In America, prime time TV means we watch such uplifting fare as the Kardashians, the Bachelor, and “Extra”. In Barcelona, they watch “Caçadors de Bolets” (“Mushroom Hunters”). Sigh….
Over 600,000 people tune in to this series every week during mushroom season in the Spanish province of Catalonia, of which Barcelona is the principal city.
The Catalonians are perhaps the world’s most enthusiastic fungal foragers, and a large assortment of tasty edible species grows in their forests. King boletes, Caesar’s amanitas, and black trumpets are all justly popular and familiar objects of the hunt. However, the Catalonians are especially known for a peculiar obsession for the rovelló, i.e. Lactarius deliciosus, which is used for pig feed in some other parts of Spain.

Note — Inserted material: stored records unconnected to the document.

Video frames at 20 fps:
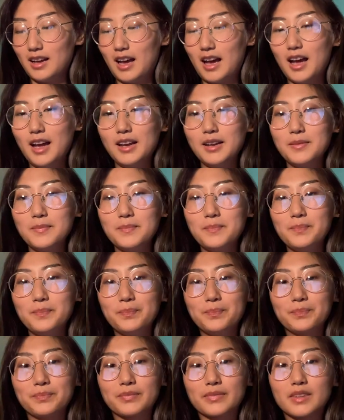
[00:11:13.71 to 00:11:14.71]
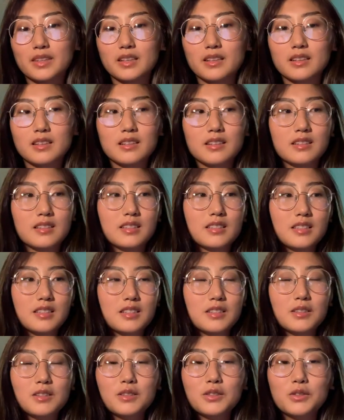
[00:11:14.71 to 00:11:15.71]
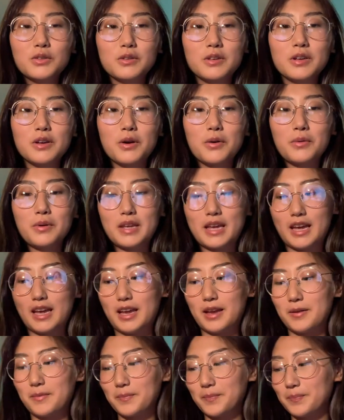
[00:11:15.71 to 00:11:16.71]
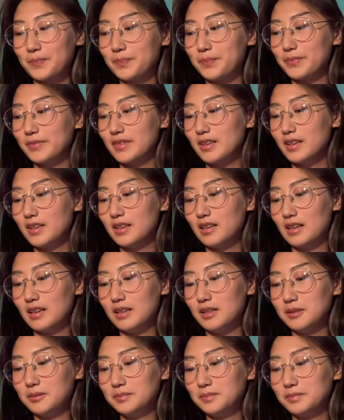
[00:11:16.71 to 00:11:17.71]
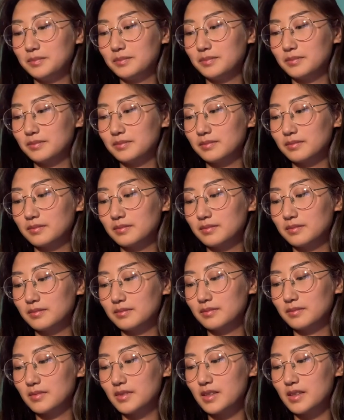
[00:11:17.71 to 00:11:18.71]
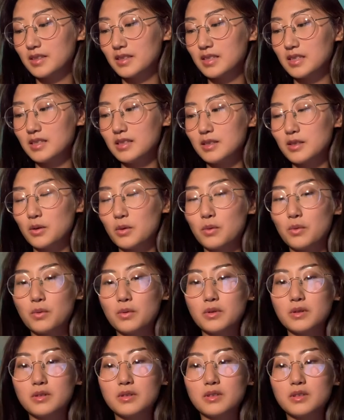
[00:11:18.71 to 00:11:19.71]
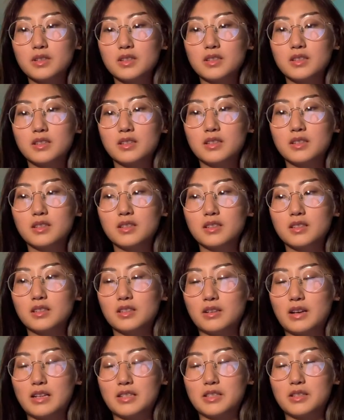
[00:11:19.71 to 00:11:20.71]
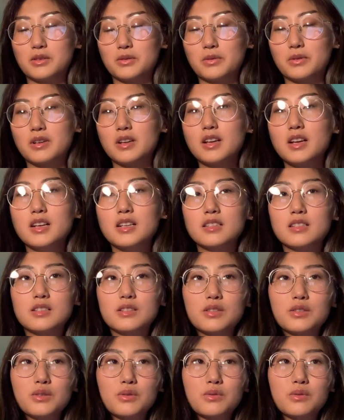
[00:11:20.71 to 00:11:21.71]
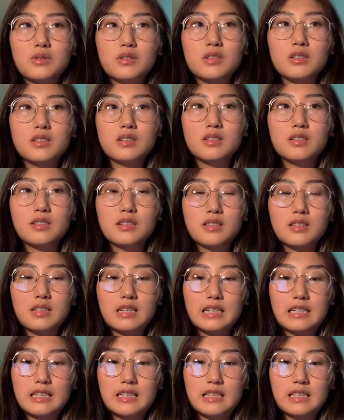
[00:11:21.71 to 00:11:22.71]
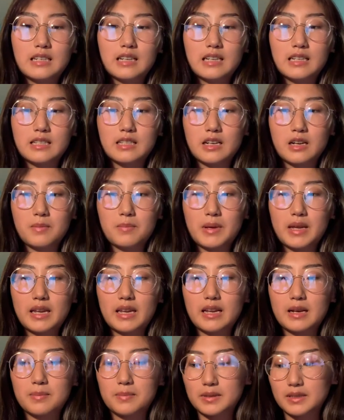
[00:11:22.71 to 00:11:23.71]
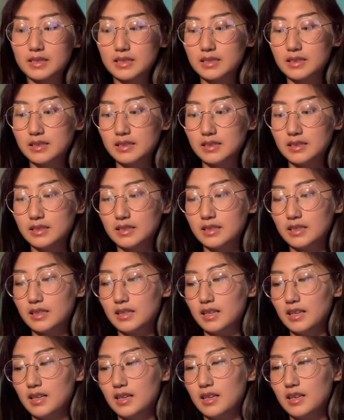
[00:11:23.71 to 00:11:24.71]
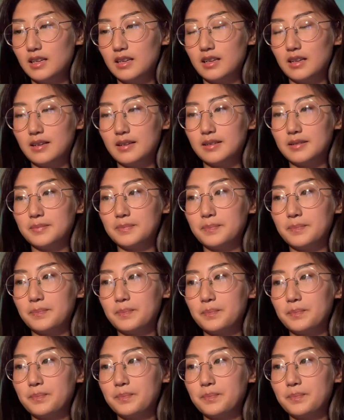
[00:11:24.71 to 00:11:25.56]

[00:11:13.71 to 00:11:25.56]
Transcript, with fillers: I'm still doing okay. Um, since Horn, no, not since Horn, since school started and started picking up a little, um,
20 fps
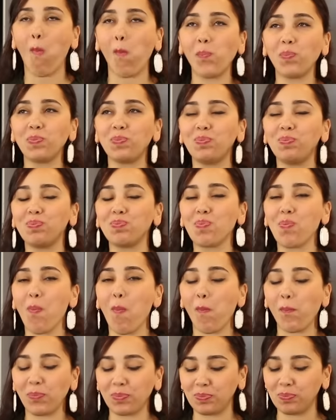
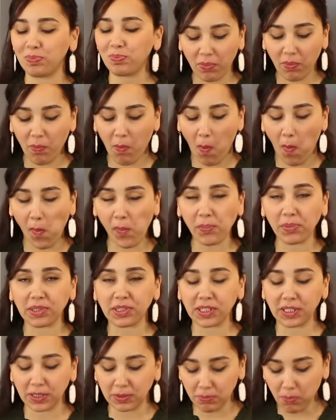Oh my
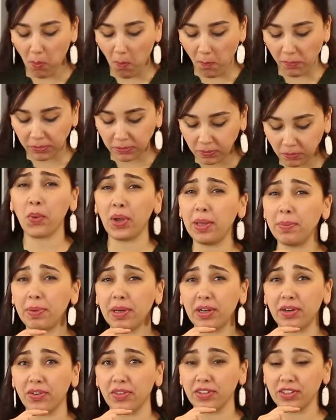God. Way
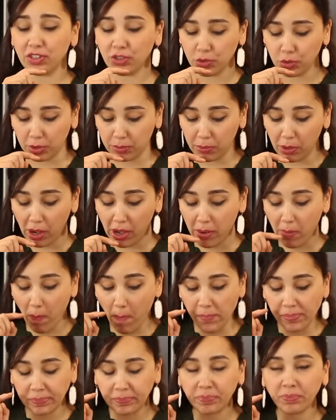better than store-bought.
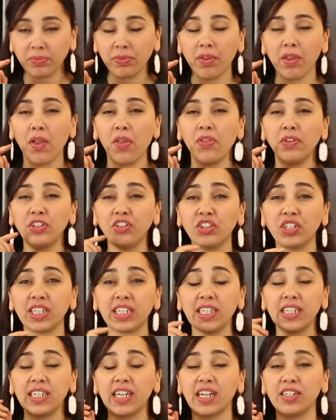The
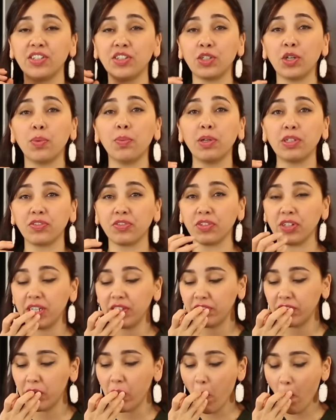chicken has so much
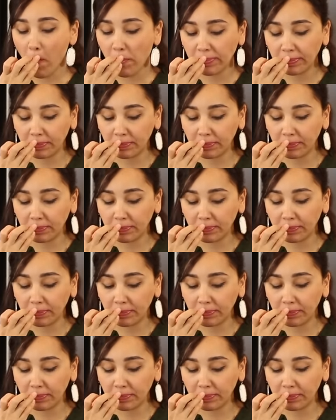flavor.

This TV program has been a hit since 2004. While the glee these foragers show at finding a large flush of choice edibles will be recognizable to any mushroom hunter, the program is in the Catalan language and unlikely to be understandable, unless perhaps you speak both Spanish and French well.
Mushroom hunting in the mountains of Catalonia is so popular that the government has had to institute strict licensing and quotas. You may or may not be able to take part if you ever visit there, but you can always see a truly staggering variety of mushrooms and other foods in the famous Boqueria market in Barcelona.
I am just glad that I live in a state with as much suitable mushroom habitat as Catalonia, but approximately 599,000 fewer fanatic mushroom hunters.